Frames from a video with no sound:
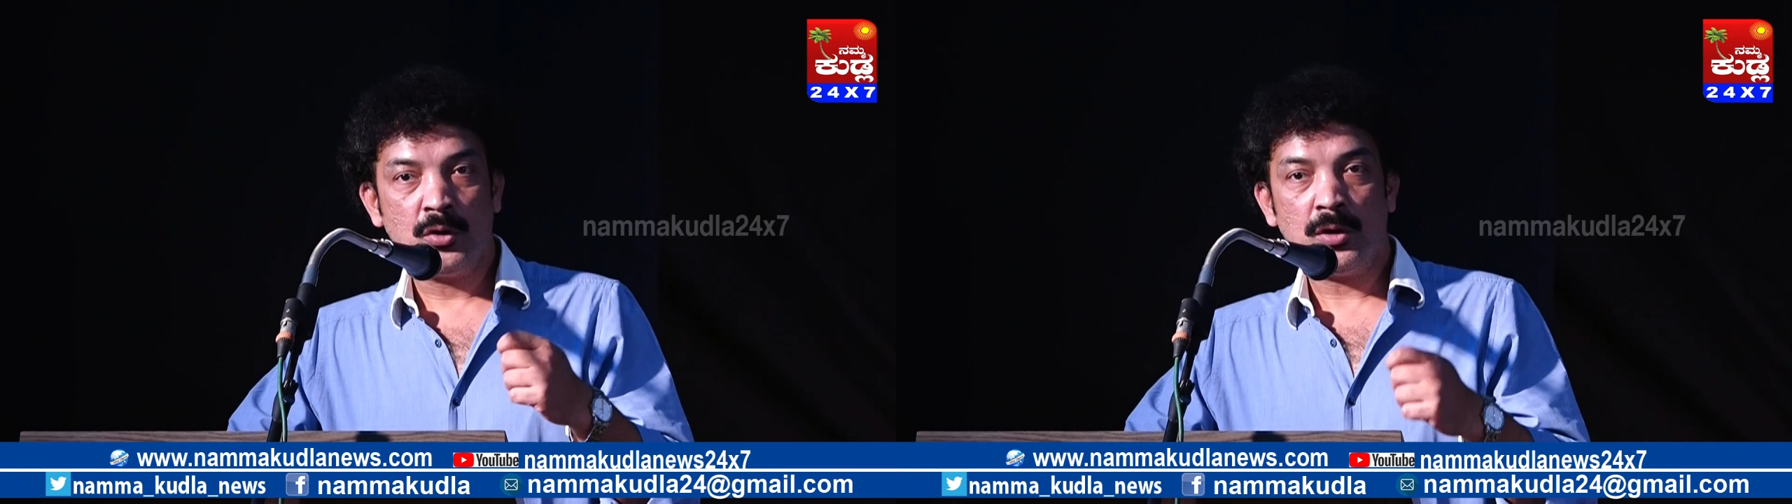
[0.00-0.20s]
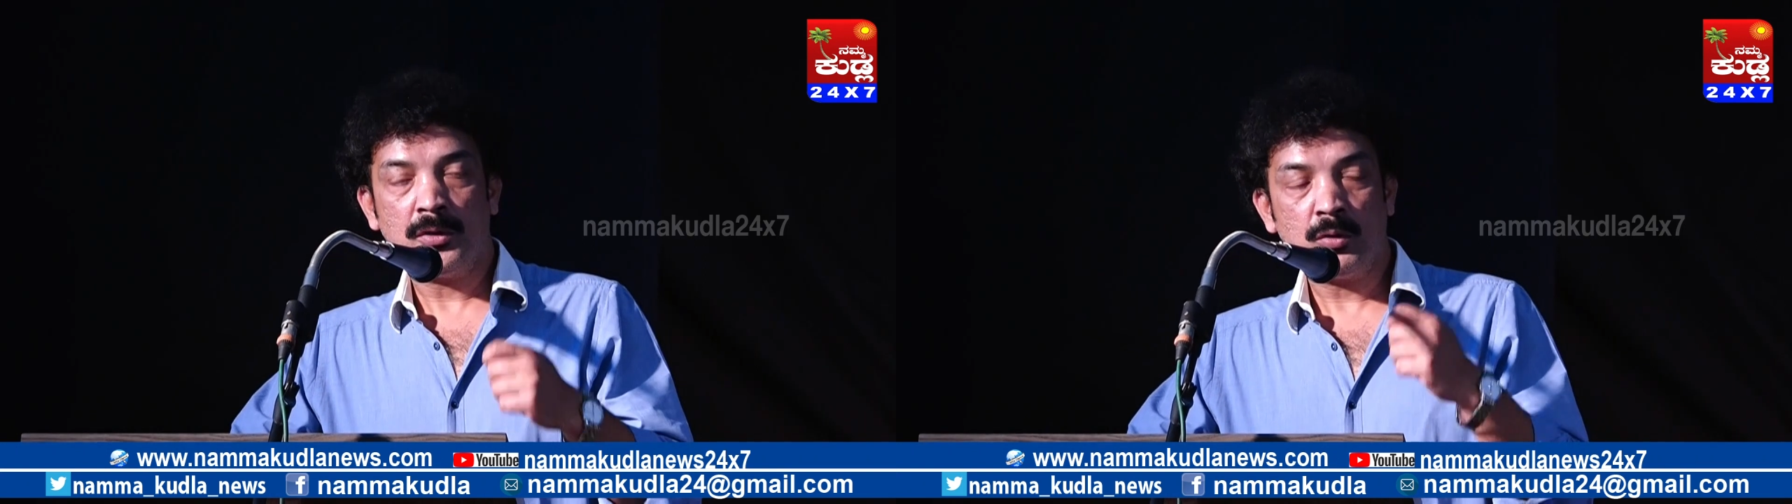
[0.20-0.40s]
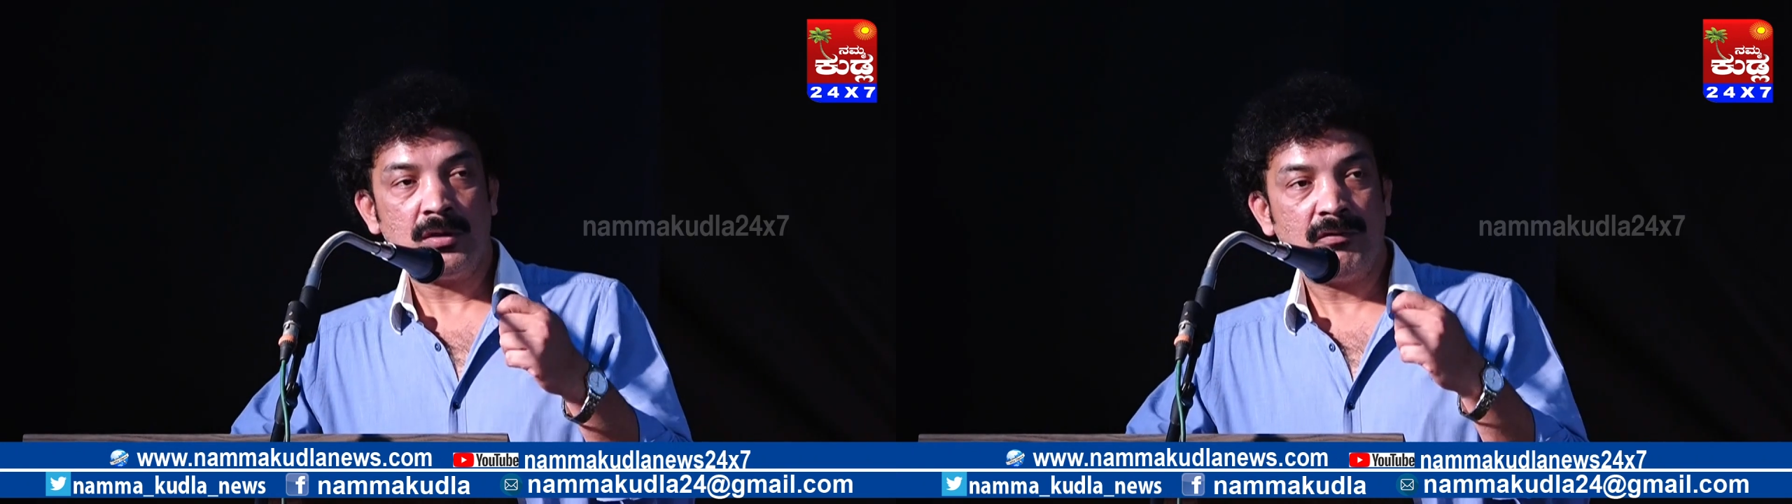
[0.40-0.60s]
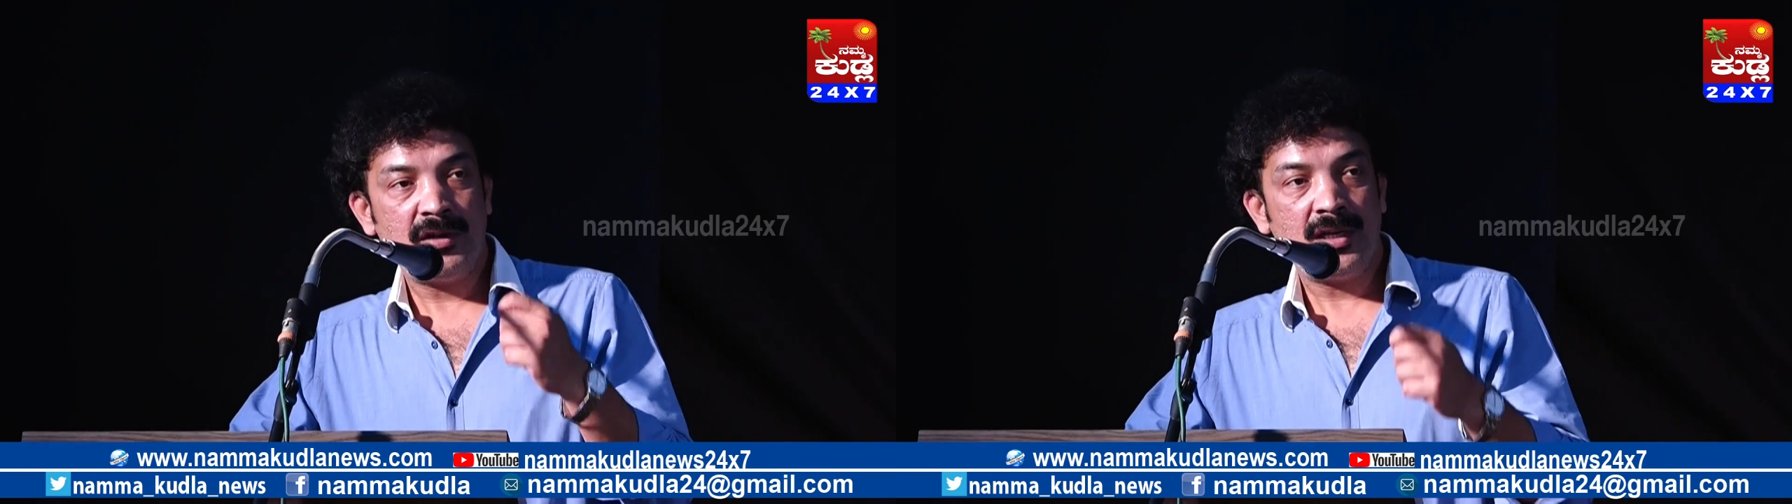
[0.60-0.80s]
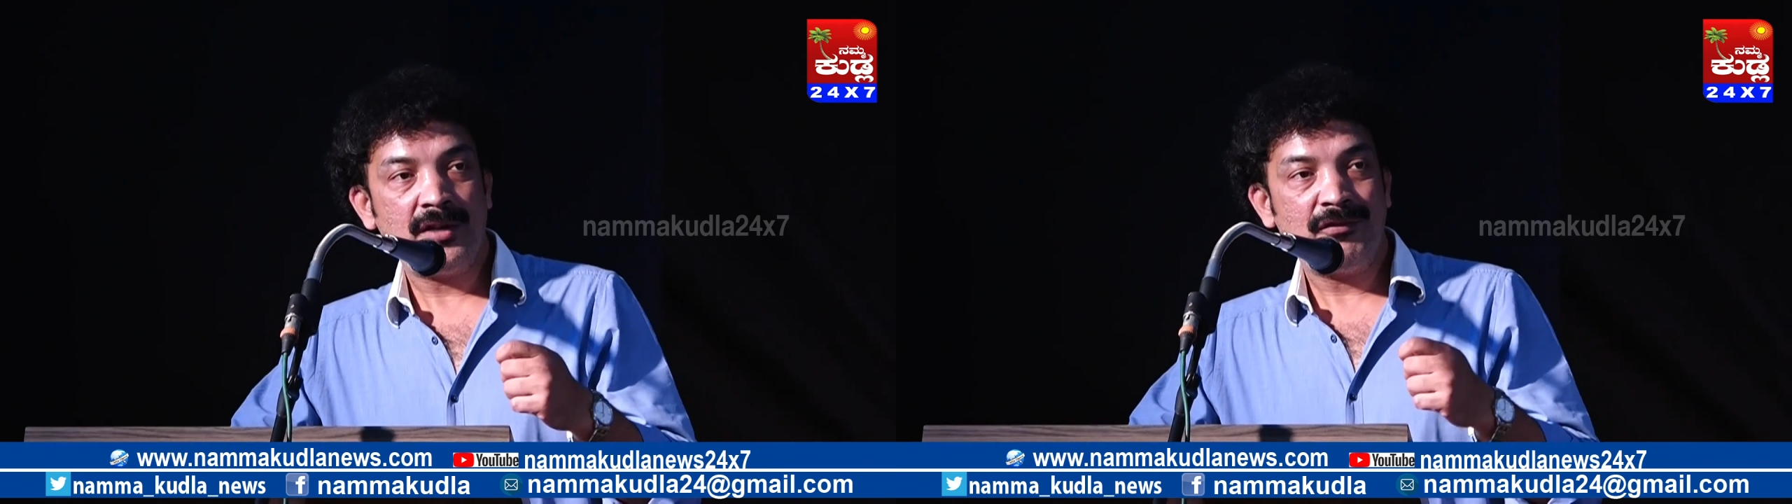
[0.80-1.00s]
You are a total
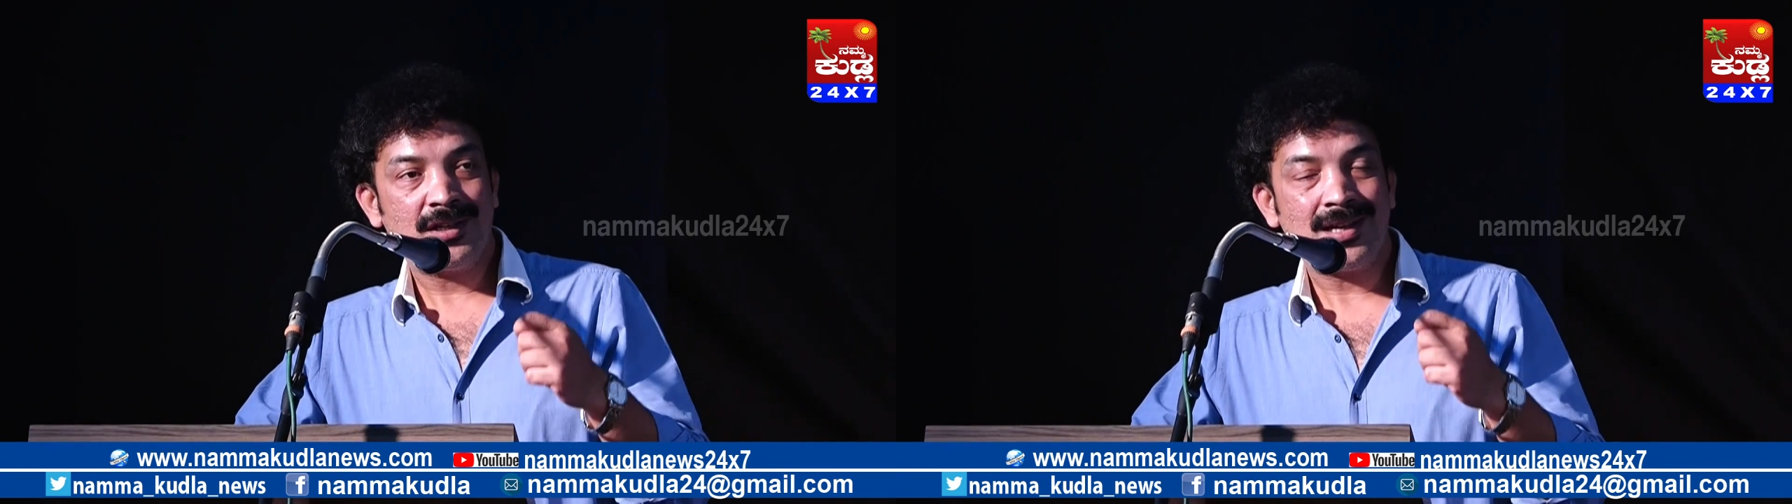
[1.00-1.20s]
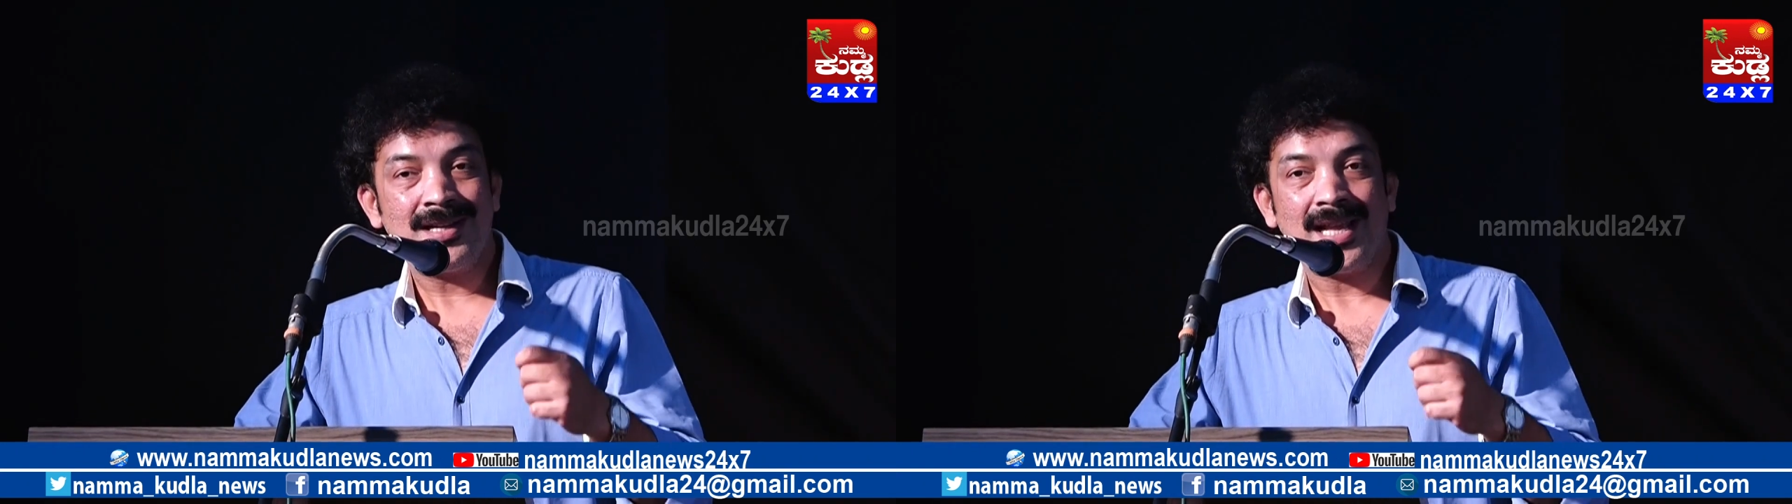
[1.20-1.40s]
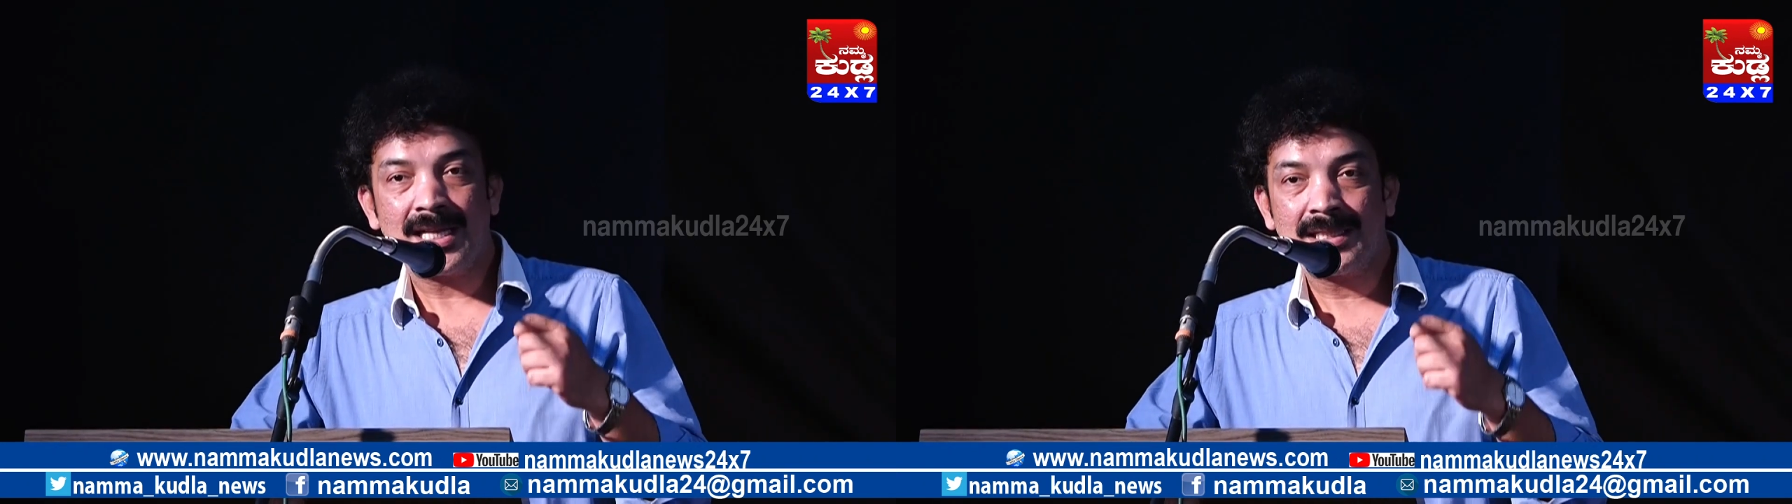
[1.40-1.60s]
failure if you can't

▶ _What is needed_
The line that contains "[0.00-0.20s]" begins the part to retype, and the last line of the records above ends it. Retype both and everything between, exactly, without the pictures.

▶ _Answer to this task_
[0.00-0.20s]
[0.20-0.40s]
[0.40-0.60s]
[0.60-0.80s]
[0.80-1.00s]
You are a total
[1.00-1.20s]
[1.20-1.40s]
[1.40-1.60s]
failure if you can't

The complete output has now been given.